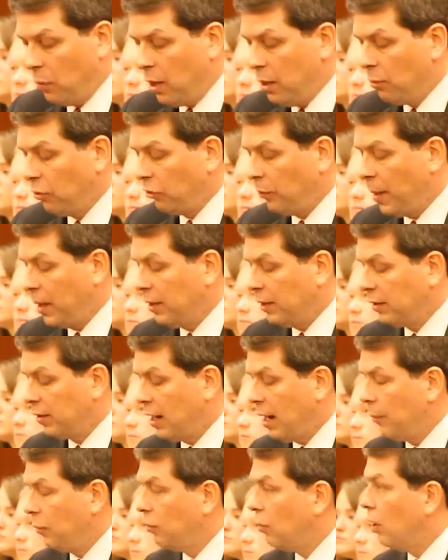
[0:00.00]
we will spend the
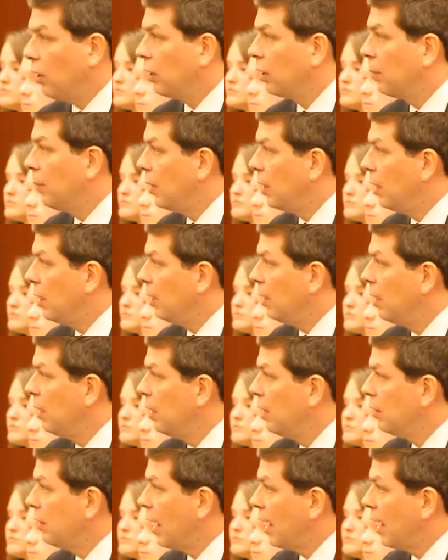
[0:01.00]
time through our committee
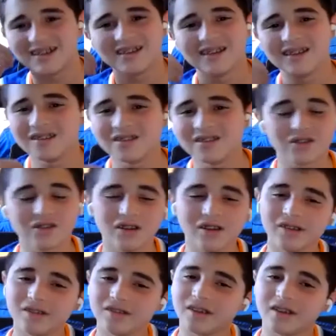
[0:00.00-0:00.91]
it's
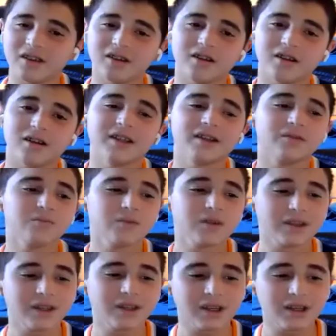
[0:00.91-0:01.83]
crazy. Like,
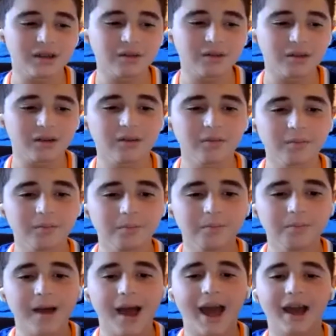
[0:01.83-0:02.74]
we need
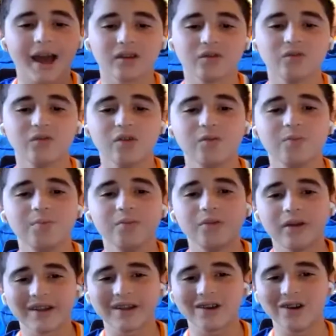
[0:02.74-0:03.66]
actual
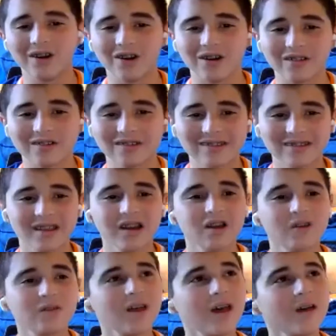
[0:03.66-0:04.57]
point guards.
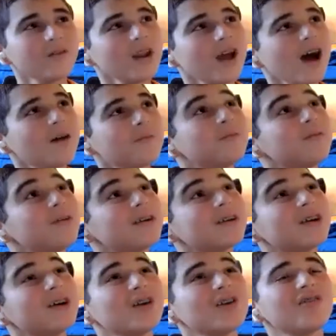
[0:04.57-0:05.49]
We haven't had a
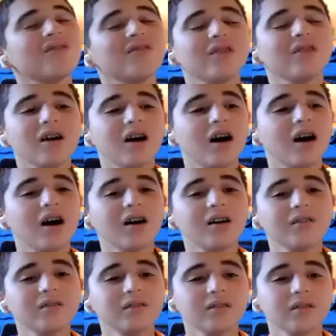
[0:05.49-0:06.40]
point guard,
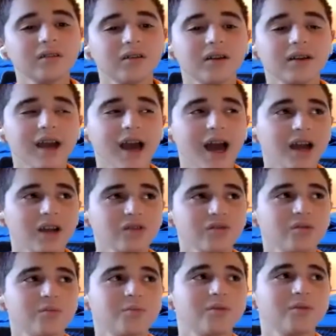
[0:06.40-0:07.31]
like an
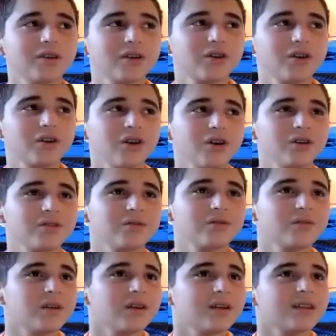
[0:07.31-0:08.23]
actual point guard
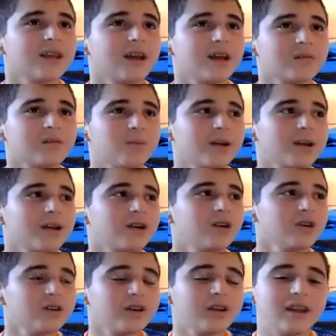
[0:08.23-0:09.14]
that's been
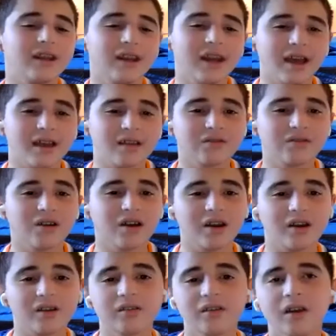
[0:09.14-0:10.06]
good and has led us.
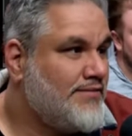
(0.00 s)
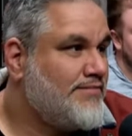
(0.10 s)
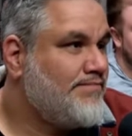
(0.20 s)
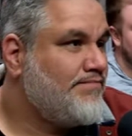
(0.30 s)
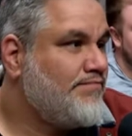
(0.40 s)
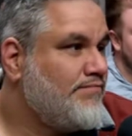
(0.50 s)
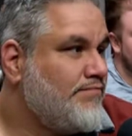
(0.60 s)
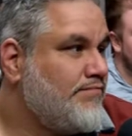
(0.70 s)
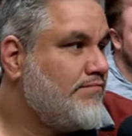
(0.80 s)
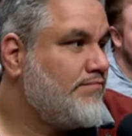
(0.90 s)
the rat deck,
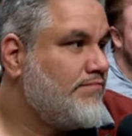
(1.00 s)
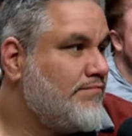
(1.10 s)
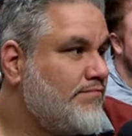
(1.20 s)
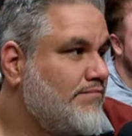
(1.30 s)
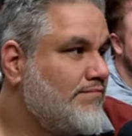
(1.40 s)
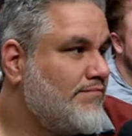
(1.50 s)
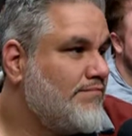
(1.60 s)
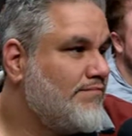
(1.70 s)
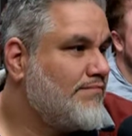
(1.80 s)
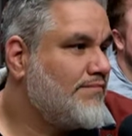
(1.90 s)

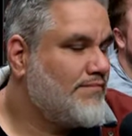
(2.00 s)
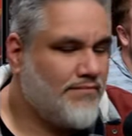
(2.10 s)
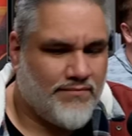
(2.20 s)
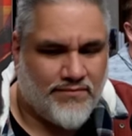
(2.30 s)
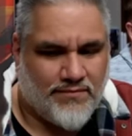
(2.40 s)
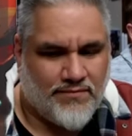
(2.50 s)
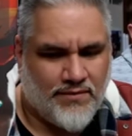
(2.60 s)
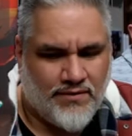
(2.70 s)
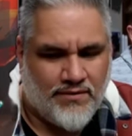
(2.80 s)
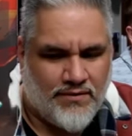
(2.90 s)
whatever they call that.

__WHAT YOU HAVE TO DO__. Begin at the line containing "[0:06.40-0:07.31]" and transcribe exactly every line through the end of the records, both ends included, leaving the pictures out.

__OUTPUT FOR THIS EXERCISE__.
[0:06.40-0:07.31]
like an
[0:07.31-0:08.23]
actual point guard
[0:08.23-0:09.14]
that's been
[0:09.14-0:10.06]
good and has led us.
(0.00 s)
(0.10 s)
(0.20 s)
(0.30 s)
(0.40 s)
(0.50 s)
(0.60 s)
(0.70 s)
(0.80 s)
(0.90 s)
the rat deck,
(1.00 s)
(1.10 s)
(1.20 s)
(1.30 s)
(1.40 s)
(1.50 s)
(1.60 s)
(1.70 s)
(1.80 s)
(1.90 s)

(2.00 s)
(2.10 s)
(2.20 s)
(2.30 s)
(2.40 s)
(2.50 s)
(2.60 s)
(2.70 s)
(2.80 s)
(2.90 s)
whatever they call that.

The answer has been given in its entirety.